**Problem requirements**
The records that follow should be returned exactly, pictures excluded.

**Data for analysis**
^^^^^^^^

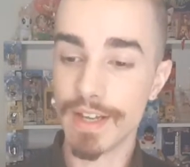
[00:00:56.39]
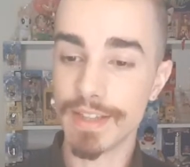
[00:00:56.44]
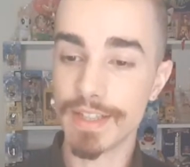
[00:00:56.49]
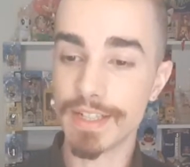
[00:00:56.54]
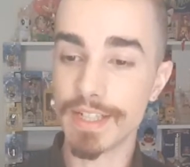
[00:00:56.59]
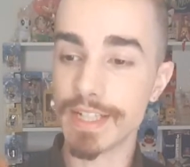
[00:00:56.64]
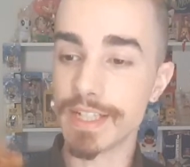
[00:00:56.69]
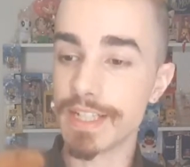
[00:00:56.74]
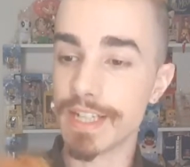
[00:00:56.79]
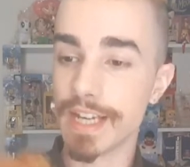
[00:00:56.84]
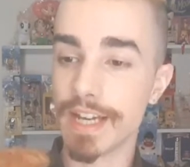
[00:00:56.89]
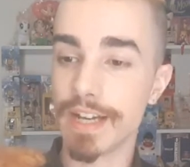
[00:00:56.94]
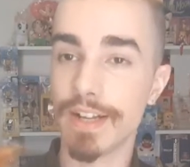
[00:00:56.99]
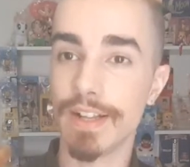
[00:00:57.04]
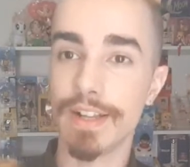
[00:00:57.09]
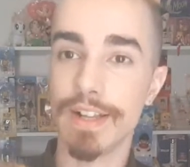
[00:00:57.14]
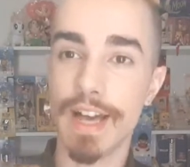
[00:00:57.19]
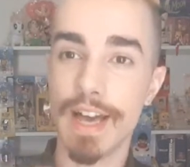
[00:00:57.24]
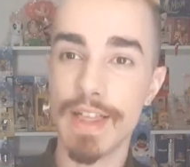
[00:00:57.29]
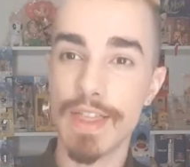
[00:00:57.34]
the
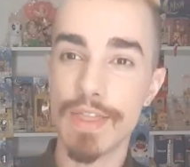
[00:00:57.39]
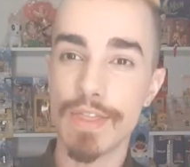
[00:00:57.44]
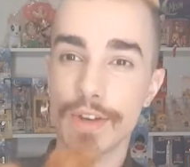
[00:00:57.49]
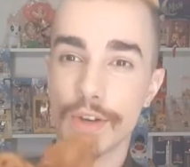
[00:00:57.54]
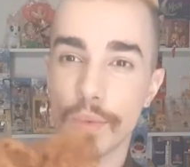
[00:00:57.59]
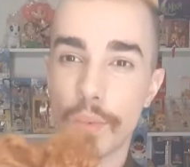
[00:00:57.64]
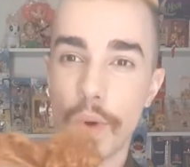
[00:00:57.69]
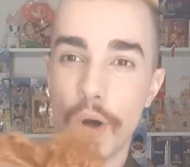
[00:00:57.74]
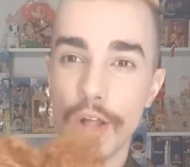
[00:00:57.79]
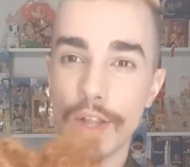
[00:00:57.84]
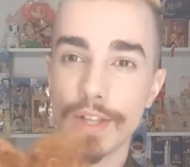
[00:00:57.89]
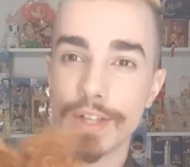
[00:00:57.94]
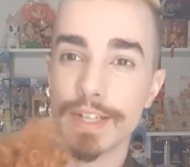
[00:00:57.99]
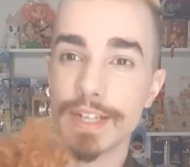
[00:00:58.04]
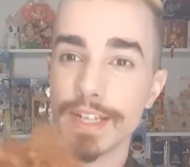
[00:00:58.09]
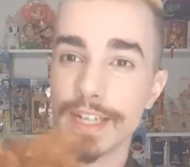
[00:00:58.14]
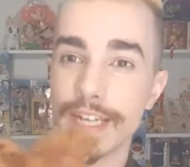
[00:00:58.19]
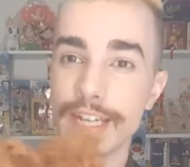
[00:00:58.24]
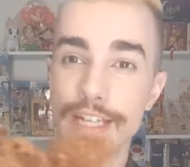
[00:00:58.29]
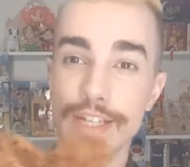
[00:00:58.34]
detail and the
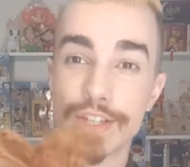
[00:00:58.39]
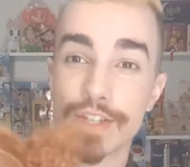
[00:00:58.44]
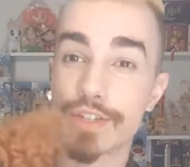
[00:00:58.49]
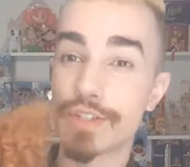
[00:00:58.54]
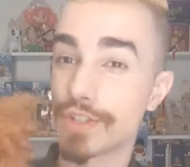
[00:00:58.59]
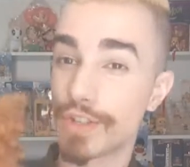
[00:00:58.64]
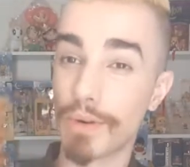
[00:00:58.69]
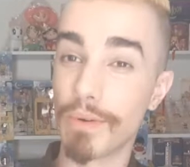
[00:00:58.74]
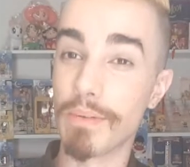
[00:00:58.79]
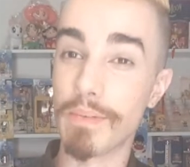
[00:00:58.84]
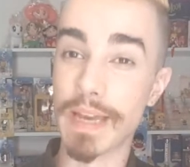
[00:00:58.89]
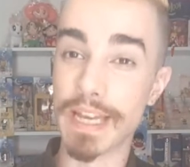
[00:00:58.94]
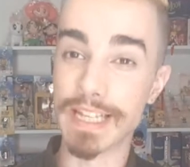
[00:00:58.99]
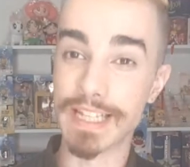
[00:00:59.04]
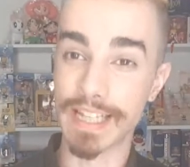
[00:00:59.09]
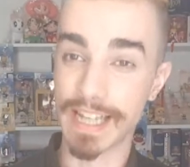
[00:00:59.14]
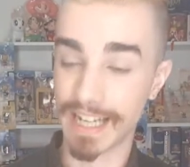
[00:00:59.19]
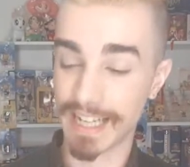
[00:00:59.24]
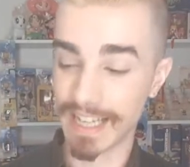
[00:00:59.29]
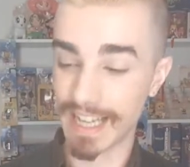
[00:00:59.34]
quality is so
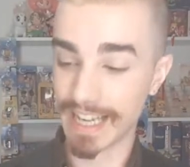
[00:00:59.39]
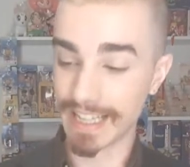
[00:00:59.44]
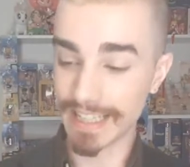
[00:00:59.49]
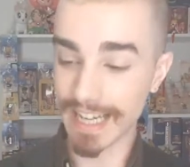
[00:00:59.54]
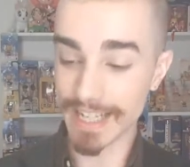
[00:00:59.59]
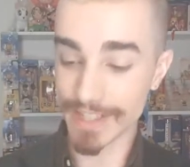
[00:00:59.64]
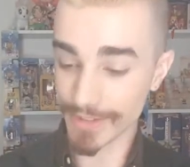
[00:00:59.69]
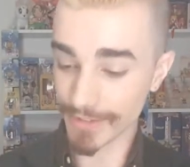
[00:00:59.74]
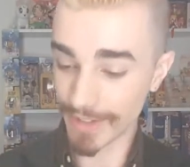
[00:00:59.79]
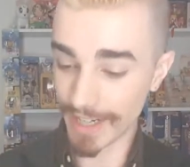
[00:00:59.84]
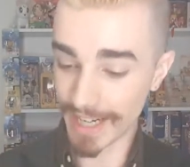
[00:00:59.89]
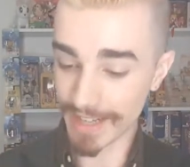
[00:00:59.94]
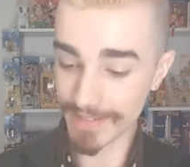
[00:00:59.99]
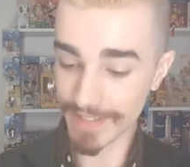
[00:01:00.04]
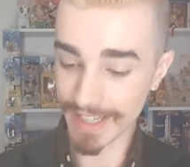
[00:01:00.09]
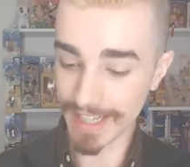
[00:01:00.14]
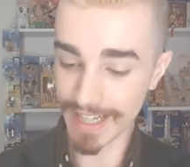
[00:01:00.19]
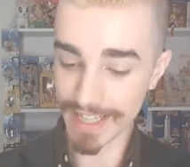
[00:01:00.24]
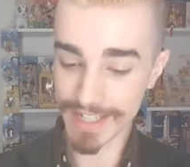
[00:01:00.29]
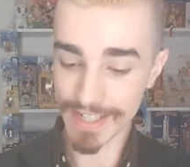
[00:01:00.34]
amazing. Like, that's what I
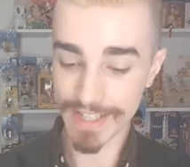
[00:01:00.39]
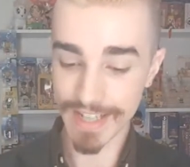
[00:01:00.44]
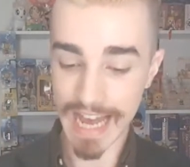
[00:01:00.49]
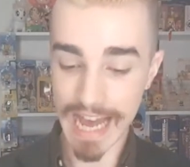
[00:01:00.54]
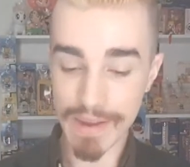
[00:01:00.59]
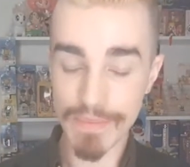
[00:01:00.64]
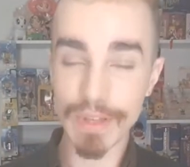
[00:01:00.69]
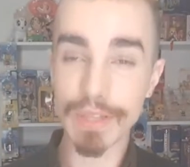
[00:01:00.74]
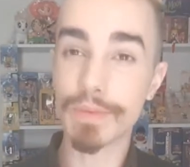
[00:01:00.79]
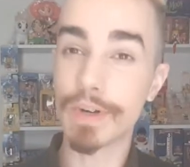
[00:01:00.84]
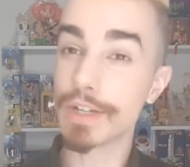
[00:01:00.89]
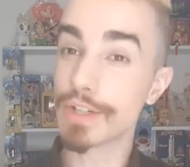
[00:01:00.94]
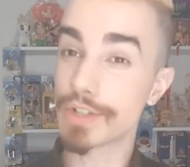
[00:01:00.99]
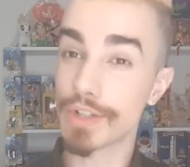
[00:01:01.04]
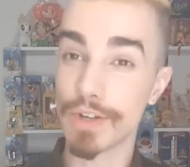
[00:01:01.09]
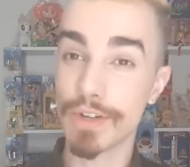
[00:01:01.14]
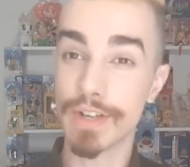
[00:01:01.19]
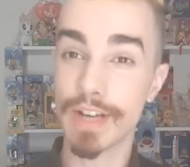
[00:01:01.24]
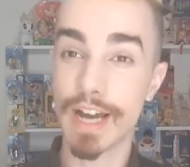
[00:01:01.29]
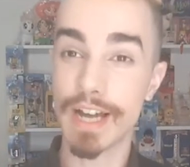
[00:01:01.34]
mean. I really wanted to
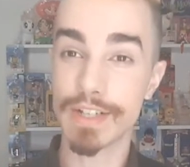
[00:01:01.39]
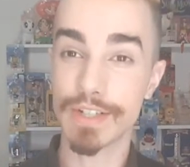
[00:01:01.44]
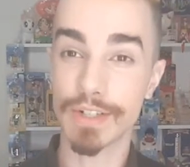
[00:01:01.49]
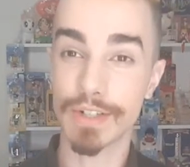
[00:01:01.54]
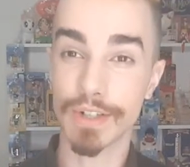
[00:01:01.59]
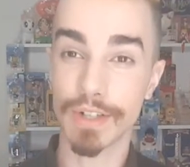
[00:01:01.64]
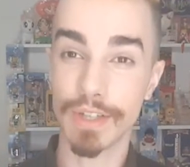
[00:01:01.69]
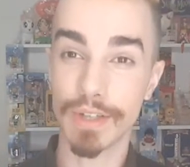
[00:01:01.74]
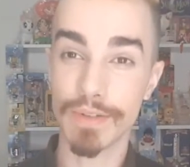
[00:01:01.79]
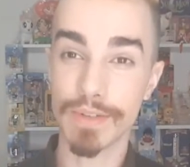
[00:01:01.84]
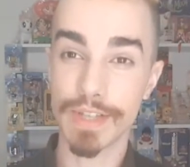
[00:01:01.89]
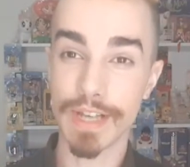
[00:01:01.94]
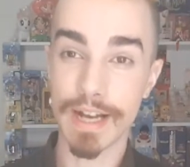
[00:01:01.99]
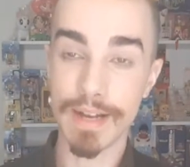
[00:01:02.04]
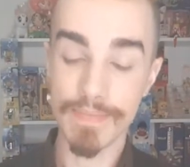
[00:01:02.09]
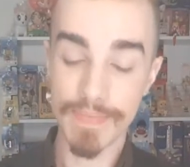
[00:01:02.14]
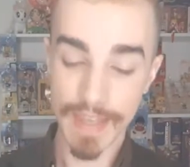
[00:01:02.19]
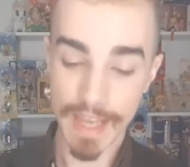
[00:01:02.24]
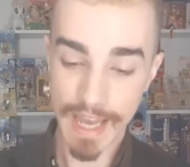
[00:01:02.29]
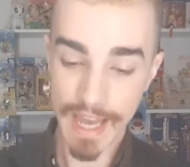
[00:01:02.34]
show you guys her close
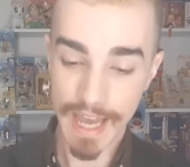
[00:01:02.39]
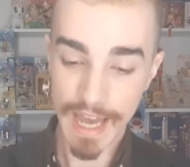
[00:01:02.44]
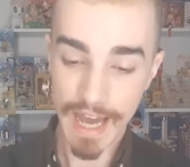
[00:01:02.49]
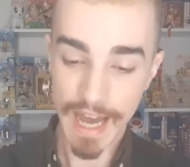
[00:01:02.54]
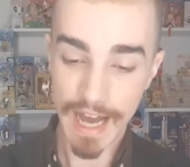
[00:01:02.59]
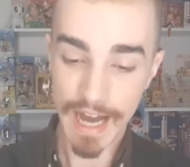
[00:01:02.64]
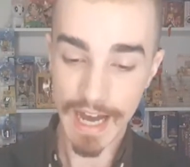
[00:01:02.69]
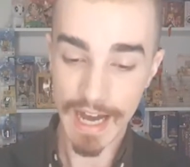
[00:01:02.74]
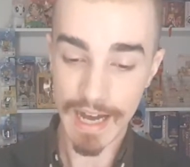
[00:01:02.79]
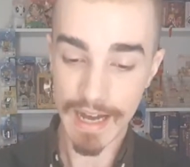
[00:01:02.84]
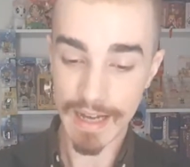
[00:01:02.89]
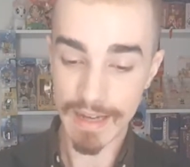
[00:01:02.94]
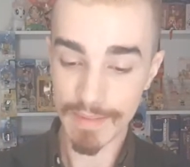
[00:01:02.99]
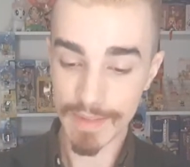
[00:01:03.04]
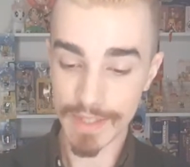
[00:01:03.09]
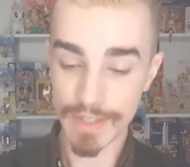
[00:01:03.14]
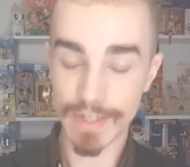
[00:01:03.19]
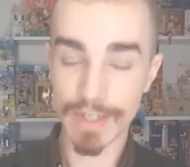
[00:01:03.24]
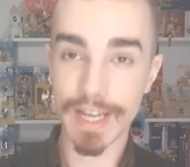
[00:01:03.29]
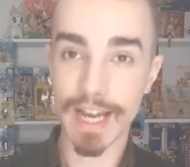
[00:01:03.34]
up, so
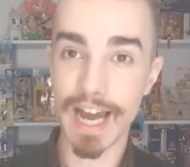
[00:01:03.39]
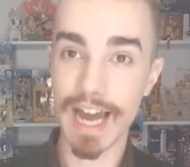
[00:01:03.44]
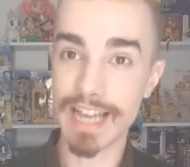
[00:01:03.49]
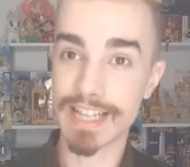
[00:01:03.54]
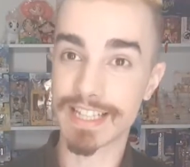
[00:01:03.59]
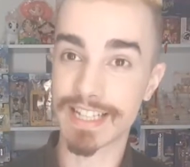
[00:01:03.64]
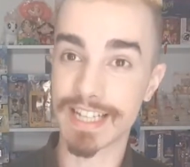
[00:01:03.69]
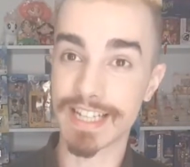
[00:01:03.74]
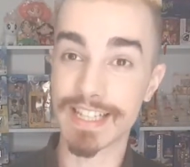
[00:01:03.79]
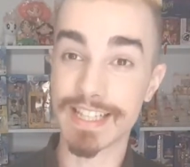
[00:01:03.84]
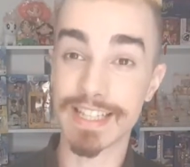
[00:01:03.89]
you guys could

^^^^^^^^

**Task response**
[00:00:56.39]
[00:00:56.44]
[00:00:56.49]
[00:00:56.54]
[00:00:56.59]
[00:00:56.64]
[00:00:56.69]
[00:00:56.74]
[00:00:56.79]
[00:00:56.84]
[00:00:56.89]
[00:00:56.94]
[00:00:56.99]
[00:00:57.04]
[00:00:57.09]
[00:00:57.14]
[00:00:57.19]
[00:00:57.24]
[00:00:57.29]
[00:00:57.34]
the
[00:00:57.39]
[00:00:57.44]
[00:00:57.49]
[00:00:57.54]
[00:00:57.59]
[00:00:57.64]
[00:00:57.69]
[00:00:57.74]
[00:00:57.79]
[00:00:57.84]
[00:00:57.89]
[00:00:57.94]
[00:00:57.99]
[00:00:58.04]
[00:00:58.09]
[00:00:58.14]
[00:00:58.19]
[00:00:58.24]
[00:00:58.29]
[00:00:58.34]
detail and the
[00:00:58.39]
[00:00:58.44]
[00:00:58.49]
[00:00:58.54]
[00:00:58.59]
[00:00:58.64]
[00:00:58.69]
[00:00:58.74]
[00:00:58.79]
[00:00:58.84]
[00:00:58.89]
[00:00:58.94]
[00:00:58.99]
[00:00:59.04]
[00:00:59.09]
[00:00:59.14]
[00:00:59.19]
[00:00:59.24]
[00:00:59.29]
[00:00:59.34]
quality is so
[00:00:59.39]
[00:00:59.44]
[00:00:59.49]
[00:00:59.54]
[00:00:59.59]
[00:00:59.64]
[00:00:59.69]
[00:00:59.74]
[00:00:59.79]
[00:00:59.84]
[00:00:59.89]
[00:00:59.94]
[00:00:59.99]
[00:01:00.04]
[00:01:00.09]
[00:01:00.14]
[00:01:00.19]
[00:01:00.24]
[00:01:00.29]
[00:01:00.34]
amazing. Like, that's what I
[00:01:00.39]
[00:01:00.44]
[00:01:00.49]
[00:01:00.54]
[00:01:00.59]
[00:01:00.64]
[00:01:00.69]
[00:01:00.74]
[00:01:00.79]
[00:01:00.84]
[00:01:00.89]
[00:01:00.94]
[00:01:00.99]
[00:01:01.04]
[00:01:01.09]
[00:01:01.14]
[00:01:01.19]
[00:01:01.24]
[00:01:01.29]
[00:01:01.34]
mean. I really wanted to
[00:01:01.39]
[00:01:01.44]
[00:01:01.49]
[00:01:01.54]
[00:01:01.59]
[00:01:01.64]
[00:01:01.69]
[00:01:01.74]
[00:01:01.79]
[00:01:01.84]
[00:01:01.89]
[00:01:01.94]
[00:01:01.99]
[00:01:02.04]
[00:01:02.09]
[00:01:02.14]
[00:01:02.19]
[00:01:02.24]
[00:01:02.29]
[00:01:02.34]
show you guys her close
[00:01:02.39]
[00:01:02.44]
[00:01:02.49]
[00:01:02.54]
[00:01:02.59]
[00:01:02.64]
[00:01:02.69]
[00:01:02.74]
[00:01:02.79]
[00:01:02.84]
[00:01:02.89]
[00:01:02.94]
[00:01:02.99]
[00:01:03.04]
[00:01:03.09]
[00:01:03.14]
[00:01:03.19]
[00:01:03.24]
[00:01:03.29]
[00:01:03.34]
up, so
[00:01:03.39]
[00:01:03.44]
[00:01:03.49]
[00:01:03.54]
[00:01:03.59]
[00:01:03.64]
[00:01:03.69]
[00:01:03.74]
[00:01:03.79]
[00:01:03.84]
[00:01:03.89]
you guys could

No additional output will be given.